The results showed that PEG-induced drought stress had a significant effect on the content of osmotic adjustment substances in HN44. Figure 3 shows that the contents of Pro, SSs, and SPs did not change significantly in the 7 days of treatment under CK conditions. Under LD and MD conditions, as treatment time was increased, the content of osmotic adjustment substances in HN44 increased continuously. On the 7th day, the content of Pro was 297.31% and 482.69% higher than that of the CK. The contents of SSs were 147.44% and 238.08% higher than that of the CK. The content of SPs was 271.60% and 333.94% higher than that of the CK. Under the SD condition, the content of osmotic adjustment substances of HN44 reached the maximum value on the 5th day of treatment. On the 7th day, the soybean damage due to drought increased significantly, and the content of osmotic adjustment substances decreased sharply.
Figure 3 shows that drought stress induced by PEG has a significant effect on the content of osmotic adjustment substances in HN65. Under the CK condition, the Pro, SSs, and SPs content of HN65 did not change significantly over time. However, the osmoregulation substance content of HN65 under LD and SD conditions increased over time until the end of the 7th day. The content of Pro was 313.51% and 521.57% higher than that of the CK, respectively. The content of SSs was 155.03% and 229.70% higher than that of the CK, respectively. The content of SPs was 299.68% and 400.56% higher than that of the CK, respectively. The contents of Pro, SSs, and SPs of HN65 increased first and then decreased as treatment time under the SD condition increased, and reached the peak on the 5th day. On the 7th day, the content of osmotic adjustment substances of HN65 decreased significantly similar to that of HN44.
In conclusion, the contents of osmolytes in HN44 and HN65 peaked only on the fifth day of SD treatment, and the content of Pro, SSs, and SPs in HN44 was 99.08 μg/g FW (45.28%), 4.12 (1.49%), and 5.03 mg/g FW (3.49%) higher than those of HN65, respectively. On the 7th day of LD, MD, and SD treatment, the Pro content of HN44 was 13.44%, 10.70%, and 154.91% higher than those of HN65, respectively. The SSs content of HN44 was 6.25%, 12.29%, and 24.16% higher than that of HN65, respectively; the SPs content of HN44 was 17.43%, 9.50%, and 12.65% higher than those of HN65. To summarize, under drought-induced damage to osmotic adjustment substances, the osmotic regulation substances of HN65 were lower than those of HN44, and Pro was the most pronounced.

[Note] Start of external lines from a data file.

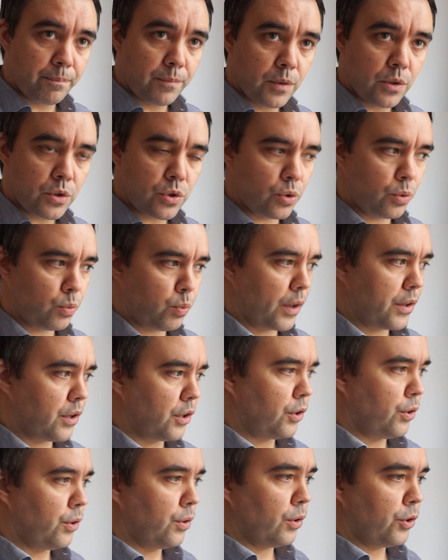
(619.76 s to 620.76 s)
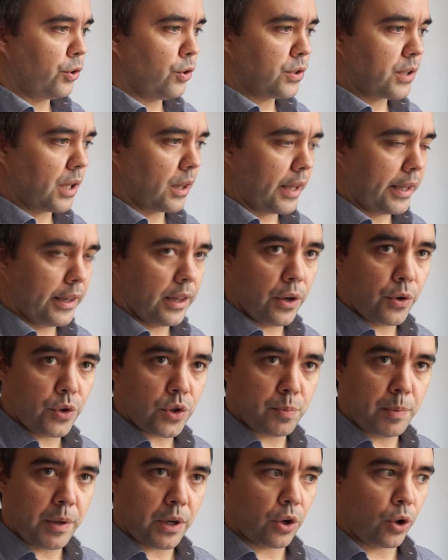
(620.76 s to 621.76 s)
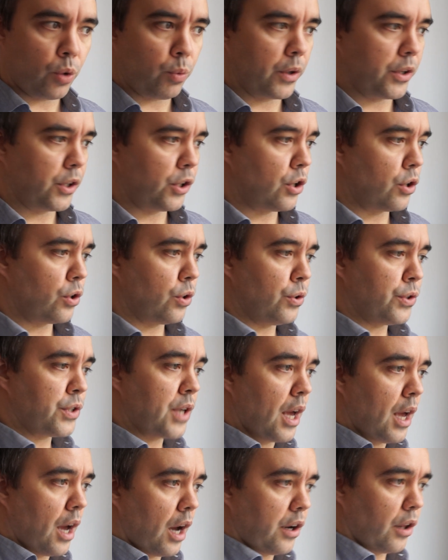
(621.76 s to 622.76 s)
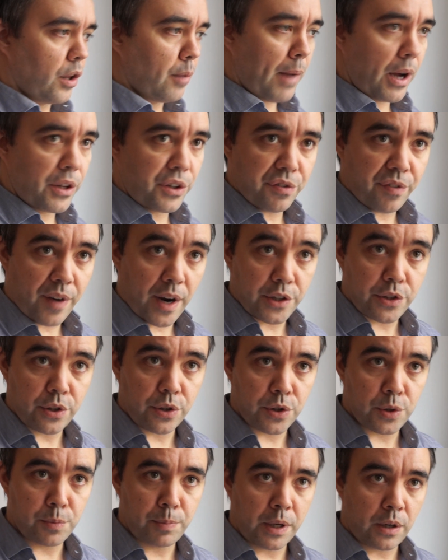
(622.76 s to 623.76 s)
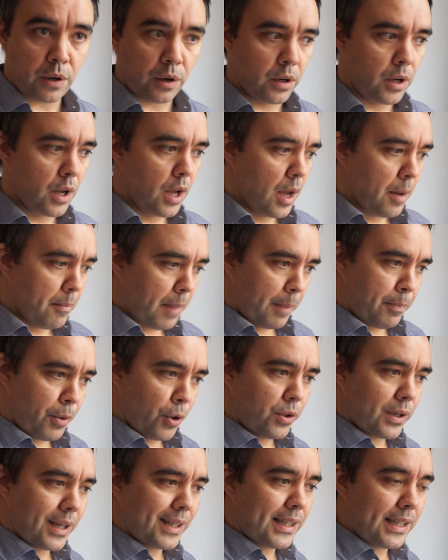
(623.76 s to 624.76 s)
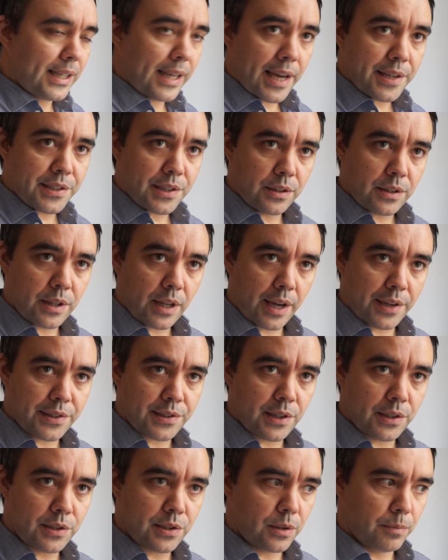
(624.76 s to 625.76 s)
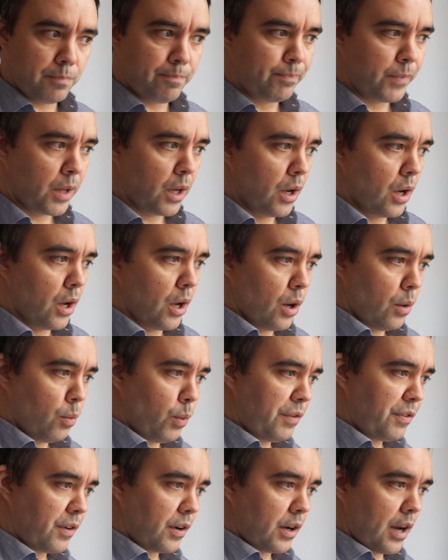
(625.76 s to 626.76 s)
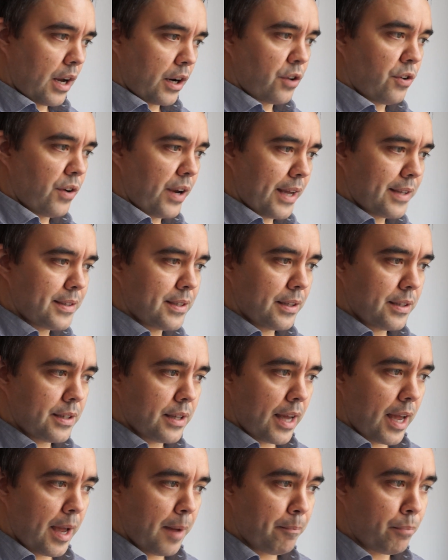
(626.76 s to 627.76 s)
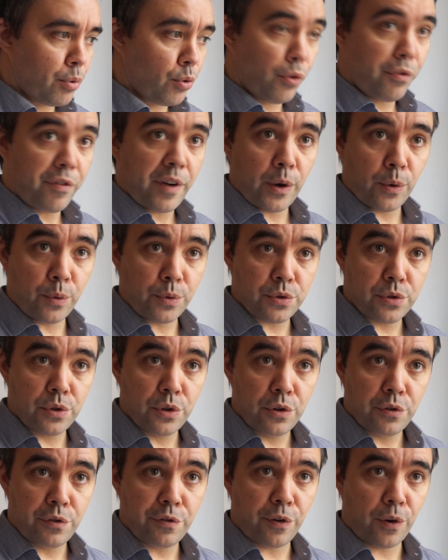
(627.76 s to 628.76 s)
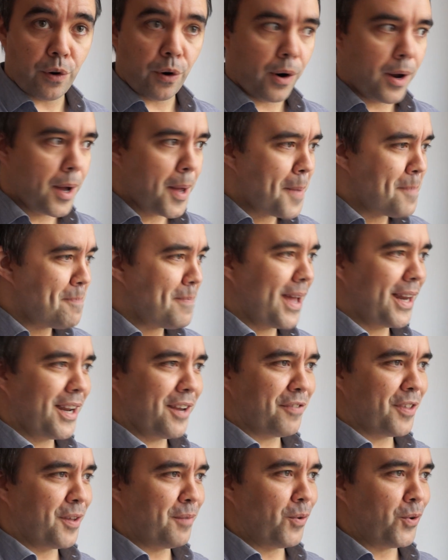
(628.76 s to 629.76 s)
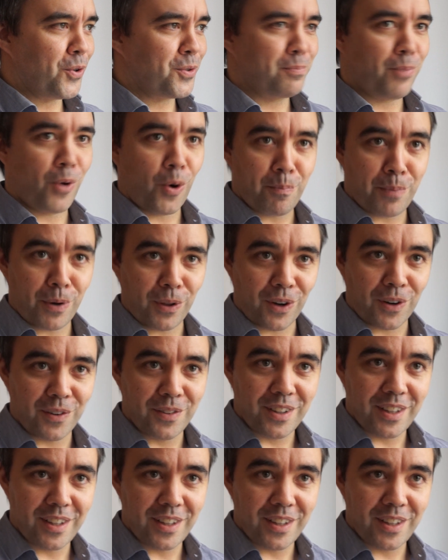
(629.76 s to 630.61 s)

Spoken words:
So whether you use a Linn loudspeaker or whether you use another manufacturer's speaker, by putting a DS into that system, we've created profiles for many of the most popular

2.4. Effects of Drought Stress on MDA and Antioxidant Capacity of Soybean

The MDA contents of HN44 and HN65 under different drought degrees are shown in Figure 4a. The MDA contents of HN44 and HN65 increased as the drought degree and treatment time increased. Under SD condition, the MDA content reached the maximum after 7 days of treatment. The MDA content of HN65 was 411.94 nmol/g FW at SD, which was 2.44% higher than that of HN44. Under drought stress, the MDA content of HN44 did not show significant difference on the 1st day, but showed significant difference on the 3rd day. The MDA content of HN65 under SD treatment was significantly different from other drought degrees on the 1st day, indicating that HN65 was more sensitive to drought stress.
T-AOC of HN44 and HN65 under different drought degrees is shown in Figure 4b. T-AOC increased as the treatment time at LD and MD increased, and reached the maximum value on the 7th day. Under SD condition, the T-AOC of HN44 and HN65 increased initially and then decreased as time increased; they reached the peak on the 5th day of treatment. On the 7th day of SD treatment, the T-AOC values of HN44 and HN65 decreased by 18.50% and 31.51% compared to the 5th day. Only on the 5th day of SD treatment, the T-AOC value of HN44 was slightly lower than that of HN65. In addition, the T-AOC value of HN65 was lower than that of HN44, indicating that the oxidation resistance of HN44 exceeded that of HN65. In other words, HN44 exhibited relatively high drought resistance.
The SASC of HN44 and HN65 under different drought levels is shown in Figure 4c. Under LD conditions, SASC increased as processing time increased, while HN44 and HN65 reached the maximum at 7 days. Under the MD and SD conditions, the SASC of HN44 and HN65 increased initially and then decreased as processing time increased, and reached the maximum on the 3rd day. In the SD condition, the SASC of HN44 and HN65 decreased significantly on the 5th and 7th day. On the 7th day, the SASC of HN44 and HN65 had no significant difference from the control.
The HRSs of HN44 and HN65 under different drought degrees are shown in Figure 4d. Under LD conditions, the HRSs of HN44 and HN65 increased as treatment time increased, reaching the maximum values on the 7th day. The HRS values of HN65 treated with MD and SD increased initially and then decreased as treatment time increased, and reached the maximum on the 5th day. The HRS values of HN44 treated with MD and SD increased initially and then decreased as treatment time increased, and reached the maximum on the 5th and 3rd days, respectively.
Overall, under drought conditions, the MDA content of HN44 was lower than that of HN65, but the antioxidant capacity of HN44 exceeded that of HN65. The T-AOC, SASC, and HRS values under different drought degree treatments showed significant indigenous differences on the 1st day of treatment; the difference in HN65 exceeded that of HN44, indicating that HN65 was more sensitive to drought stress than HN44.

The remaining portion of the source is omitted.